Carne Protegida

“Alienação é fragmentação.”

Regina Lúcia Pontieri – A Voragem do Olhar

Há uma mulher deitada na cama à minha frente. Fizemos sexo durante a noite. Por ela, senti apenas o prazer físico, que me proporcionou. Ela não é a mais adequada. No corpo da que eu queria havia mais sujeira do que tem nesta, mas tive de procurá-la, pois a outra com ataque súbito de consciência virou evangélica e não aceita mais que eu faça o que gosto de fazer. Ela diz que só recebe clientes evangélicos. São limpos e cheiram bem e eu quero cheirar bem, foi isso o que ela me disse. Na verdade, nem me importava com cheiro dela. Ele era apenas um complemento da sujeira que eu via no corpo.

Essa que está deitada na cama, não tem o corpo tão sujo quanto o da outra, mas de certa forma me agrada. Já tirei várias fotos. Consegui algumas imagens realmente belas. A parte interna das coxas dela fez uma diferença grande nas fotos. Pareciam mapas que indicavam algum tipo de oásis num grande deserto. As fotos a incomodaram um pouco. Se eu tivesse ficado na foda tradicional e tivesse apenas lambido as partes sujas do corpo, como normalmente acontece, ela estaria melhor. Mas, inventaram os soníferos e entorpecentes e eu pude realizar meus desejos de forma menos constrangedora pra ela.

Sexo pra mim é muito chato. Mas, para chegar até o ponto que eu queria tive transar com ela. Transamos, ela ficou cansada, pediu água. Na água foi algo mais que o próprio líquido. Dez minutos depois, ela descansava feito um anjo. Um anjo mendigo, claro, mas um anjo. Penso que faço um bem a ela. Quando tirei as fotos, fiz com que ela ficasse eternizada. Todos irão apreciar a sua beleza.

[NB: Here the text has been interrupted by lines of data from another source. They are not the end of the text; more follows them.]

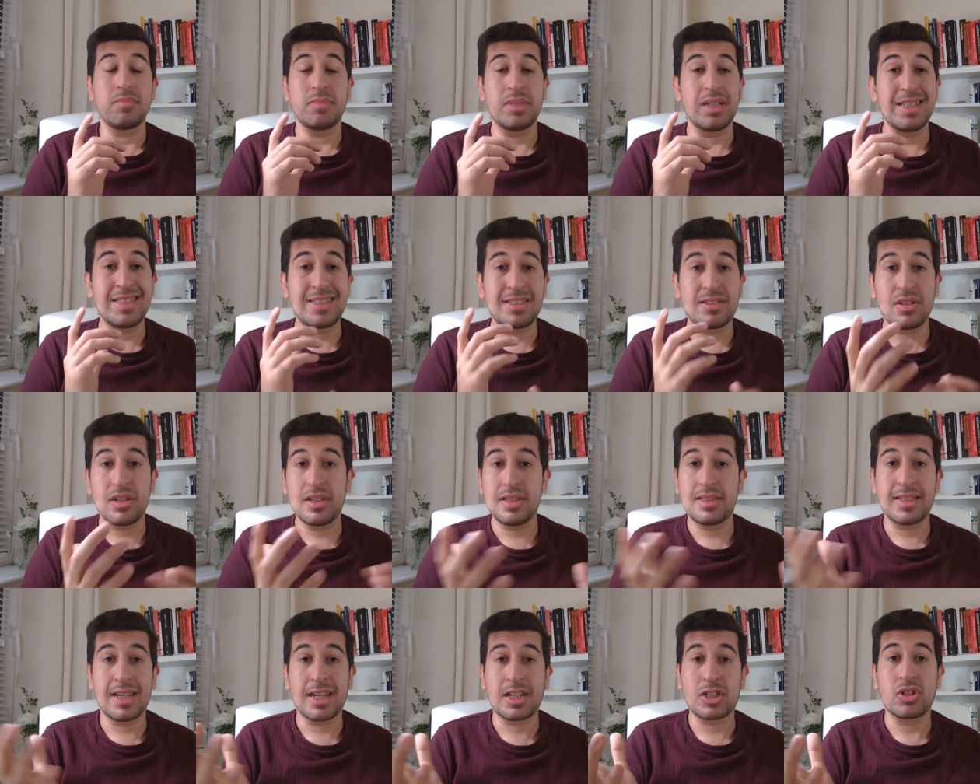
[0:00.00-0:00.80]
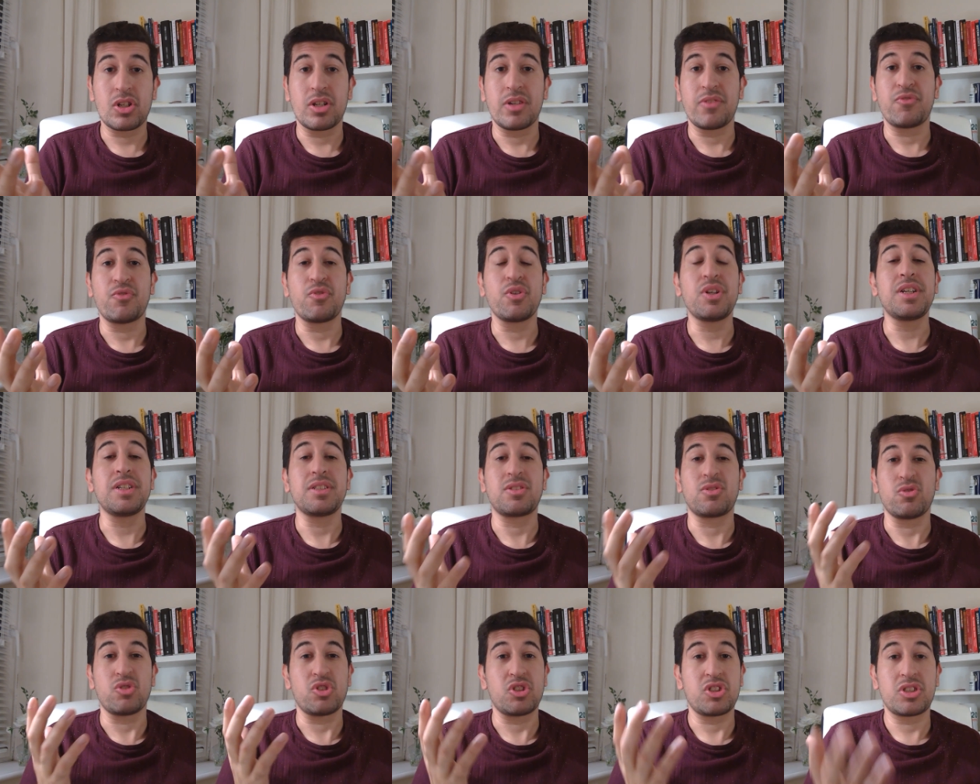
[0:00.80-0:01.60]
it's it's actually free
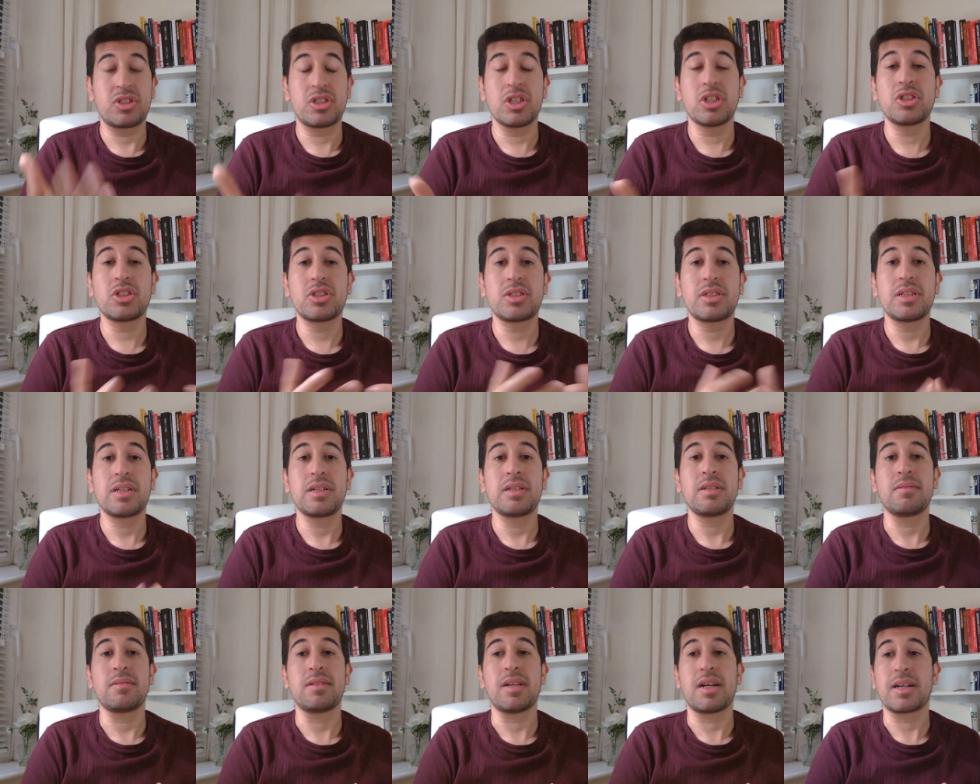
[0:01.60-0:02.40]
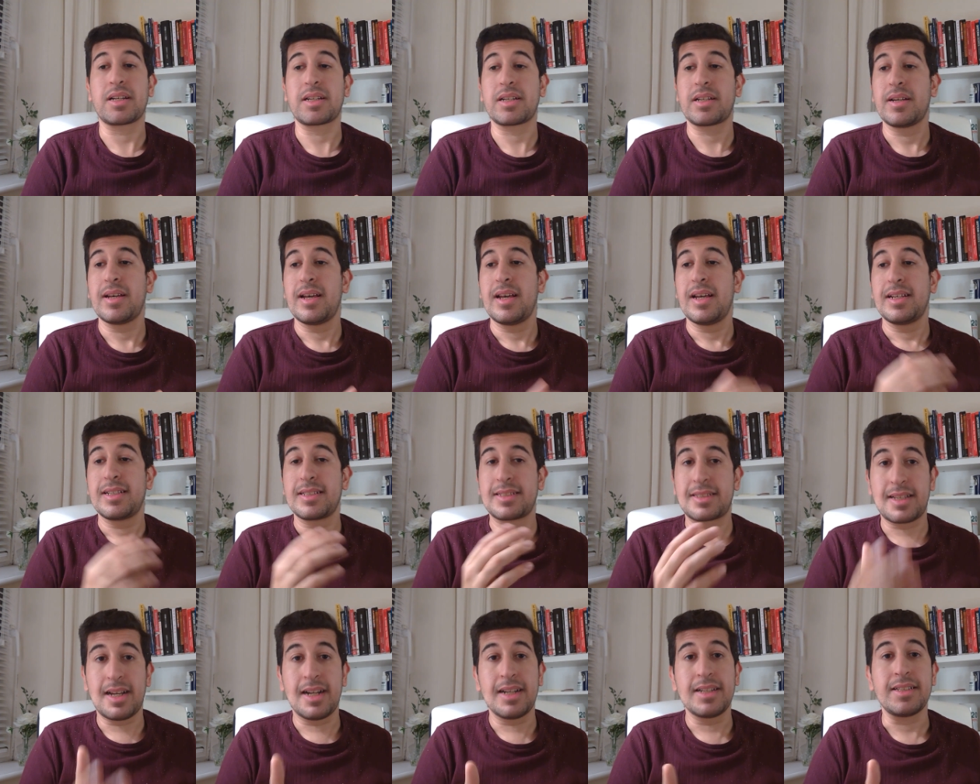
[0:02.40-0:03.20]
so just like
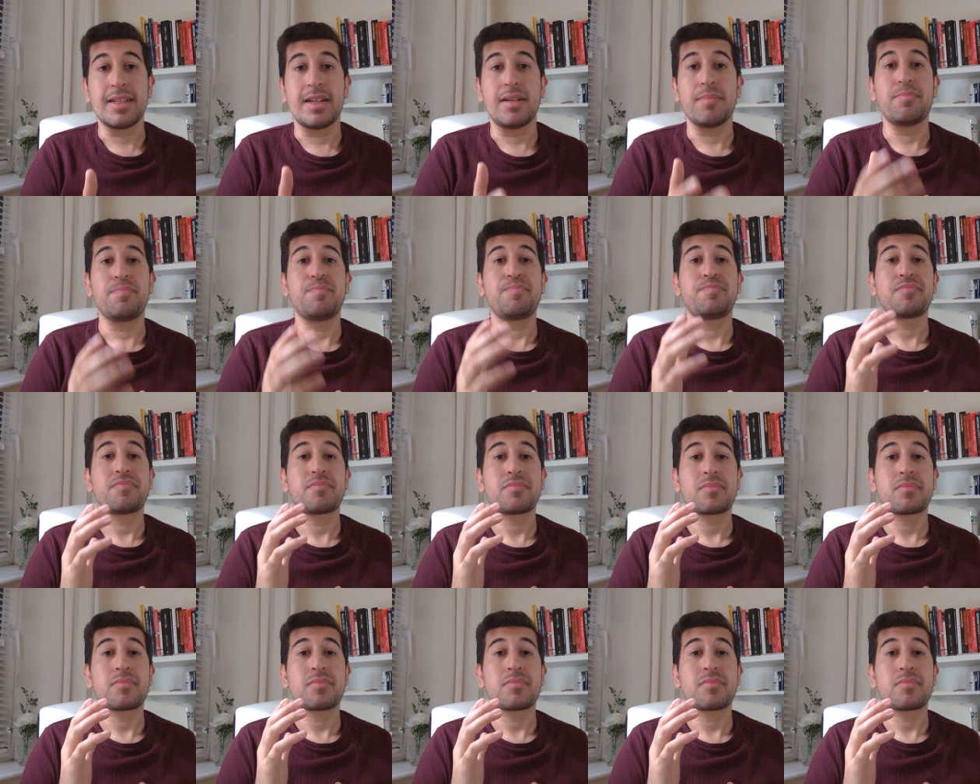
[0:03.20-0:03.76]
sign up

A beleza que apenas eu consegui ver. Afinal, quem imagina que uma ferida bem no meio da bunda possa se tornar uma fotografia abstrata do mais alto nível artístico-estético? Aliás, quem consegue olhar para uma ferida e sentir que aquilo é algo bonito?

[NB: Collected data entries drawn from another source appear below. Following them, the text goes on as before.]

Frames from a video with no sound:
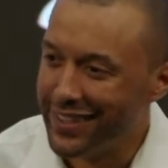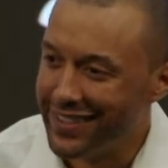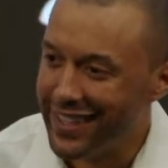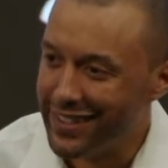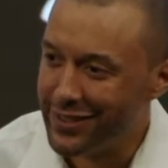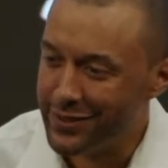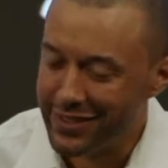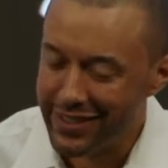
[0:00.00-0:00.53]

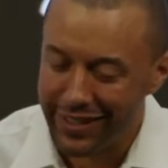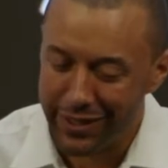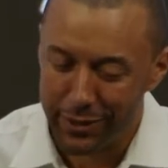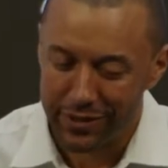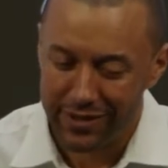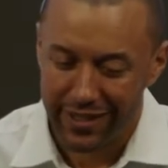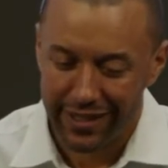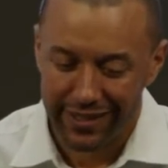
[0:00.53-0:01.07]
That's in
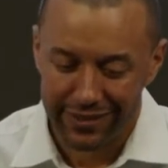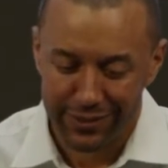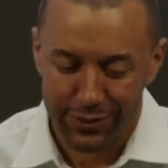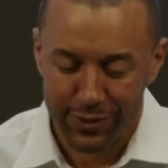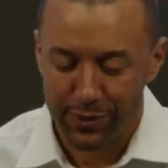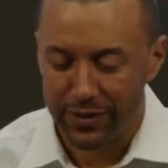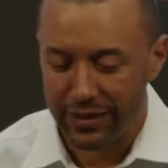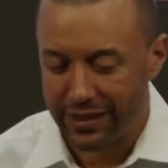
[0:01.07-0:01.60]
Eric's hands.
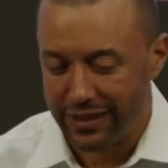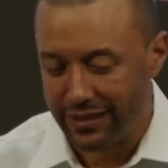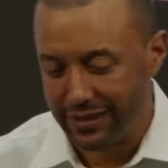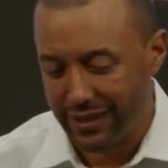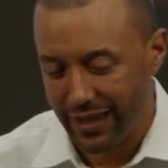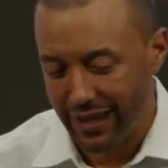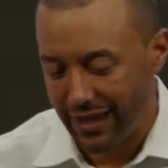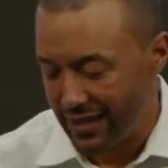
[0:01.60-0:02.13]

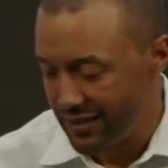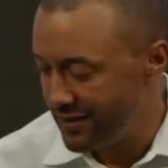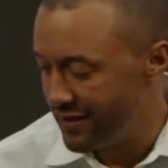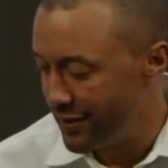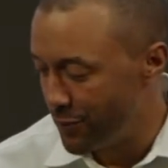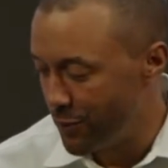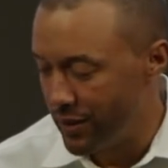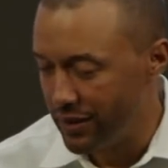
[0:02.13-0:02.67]
Certainly, as
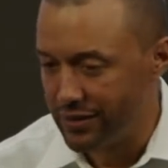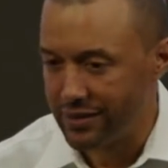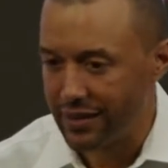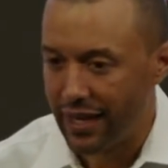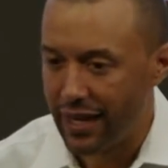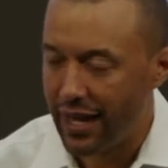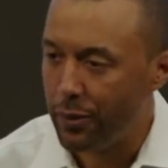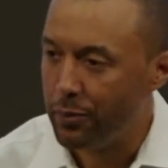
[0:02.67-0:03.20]
Dick was,
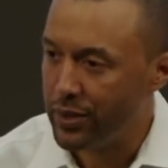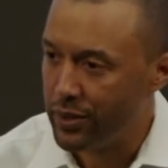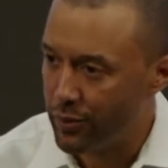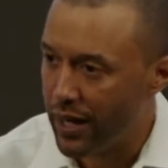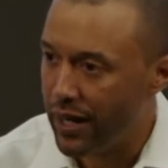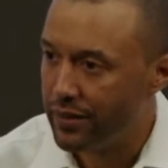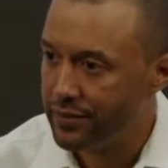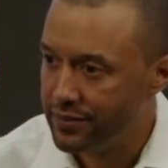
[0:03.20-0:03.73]
I'll be
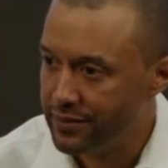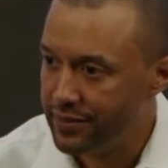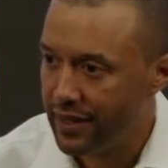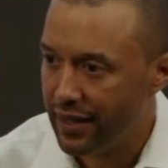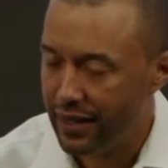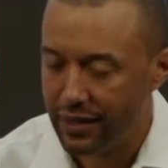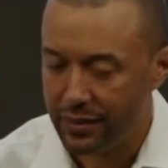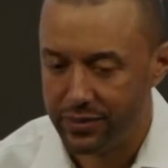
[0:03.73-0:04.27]
around
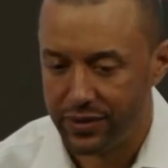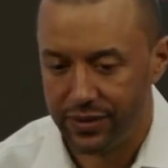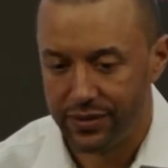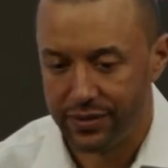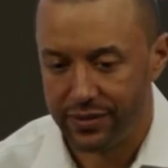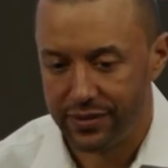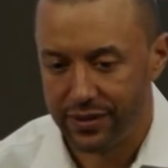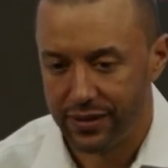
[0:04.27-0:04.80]

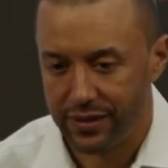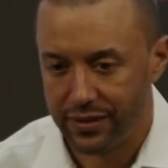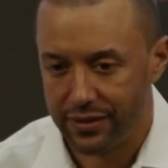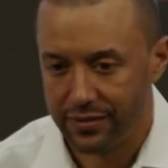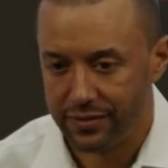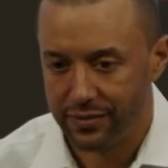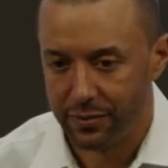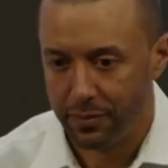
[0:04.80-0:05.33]

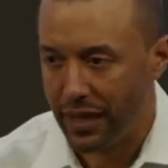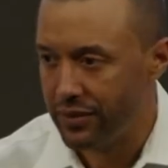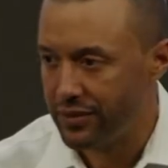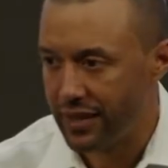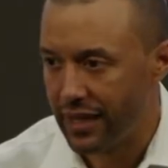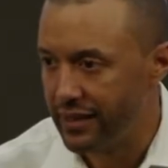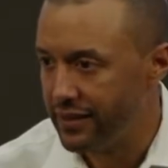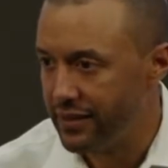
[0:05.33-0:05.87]
to
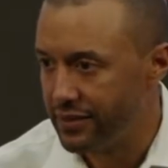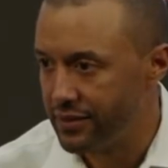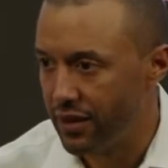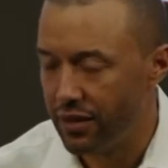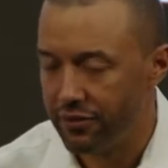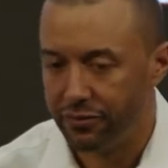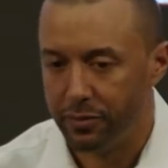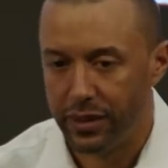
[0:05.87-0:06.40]
bounce ideas
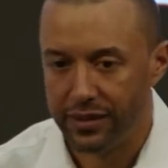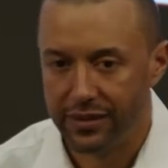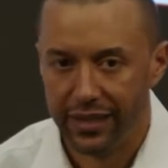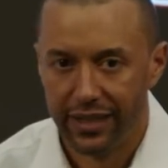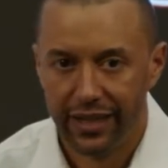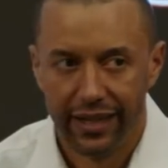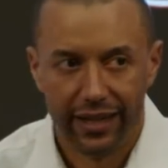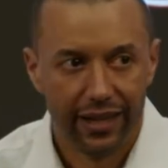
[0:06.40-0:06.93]
off. But
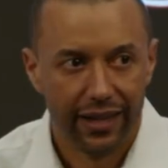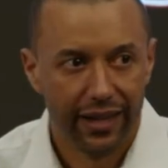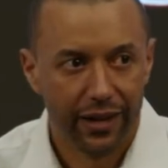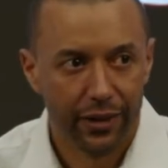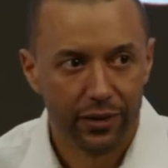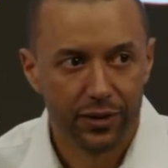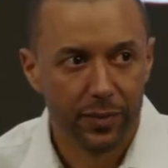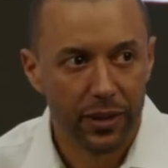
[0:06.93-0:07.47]

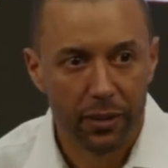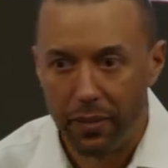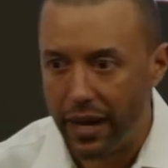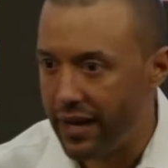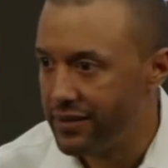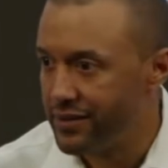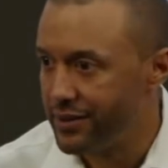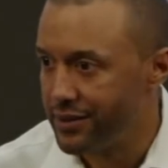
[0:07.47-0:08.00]
Eric's been a
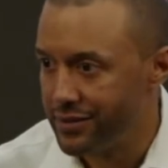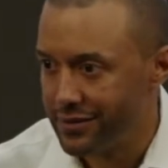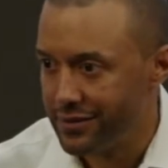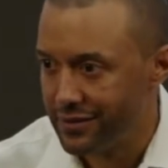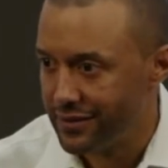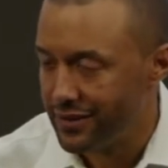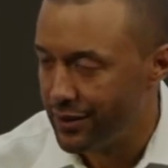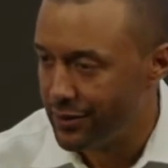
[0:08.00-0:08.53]
master.
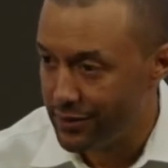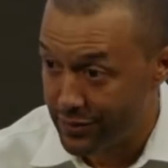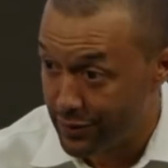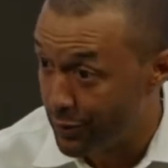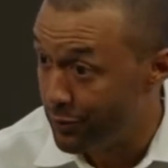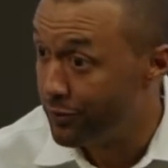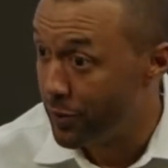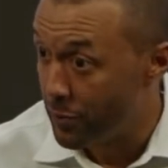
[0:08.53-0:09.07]
You know, he's
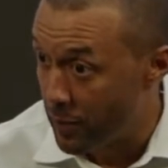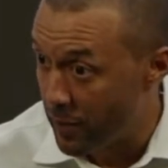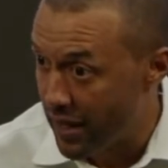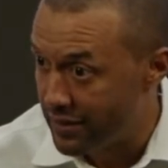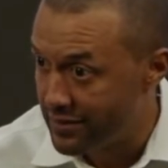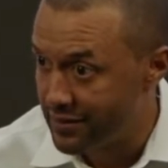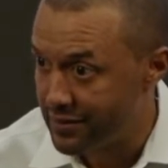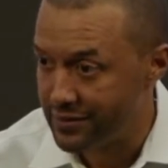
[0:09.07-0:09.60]
learned from a
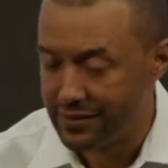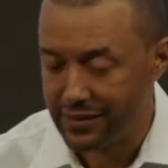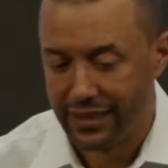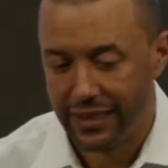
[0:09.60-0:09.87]
master.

Sou um esteta. Faço com os outros percebam a beleza sem preconceitos. O rapaz que esteve aqui ontem é um exemplo. Quem conseguiria se excitar vendo uma criatura tão pequena quanto aquela? A sujeira do pênis dele, para os parâmetros sociais bem-comportados, seria algo insuportável. As espinhas, que ele tinha ao longo do pau, eram verdadeiras crateras. Mas, estava ali. A beleza estava, justamente, ali. Cada bola de pus que saltava da pele era uma flor de uma cor sem necessidade de definição, que faria qualquer um chorar. Claro, se qualquer um tivesse a minha sensibilidade. Acho que por isso fotografo, por que eu preciso mostrar aos outros essa beleza. Infelizmente, tenho que diluí-la. Todos os que não são como eu não têm capacidade para apreciar a beleza no estado bruto. Precisam que o diamante esteja lapidado e incrustado no anel para perceber o seu valor.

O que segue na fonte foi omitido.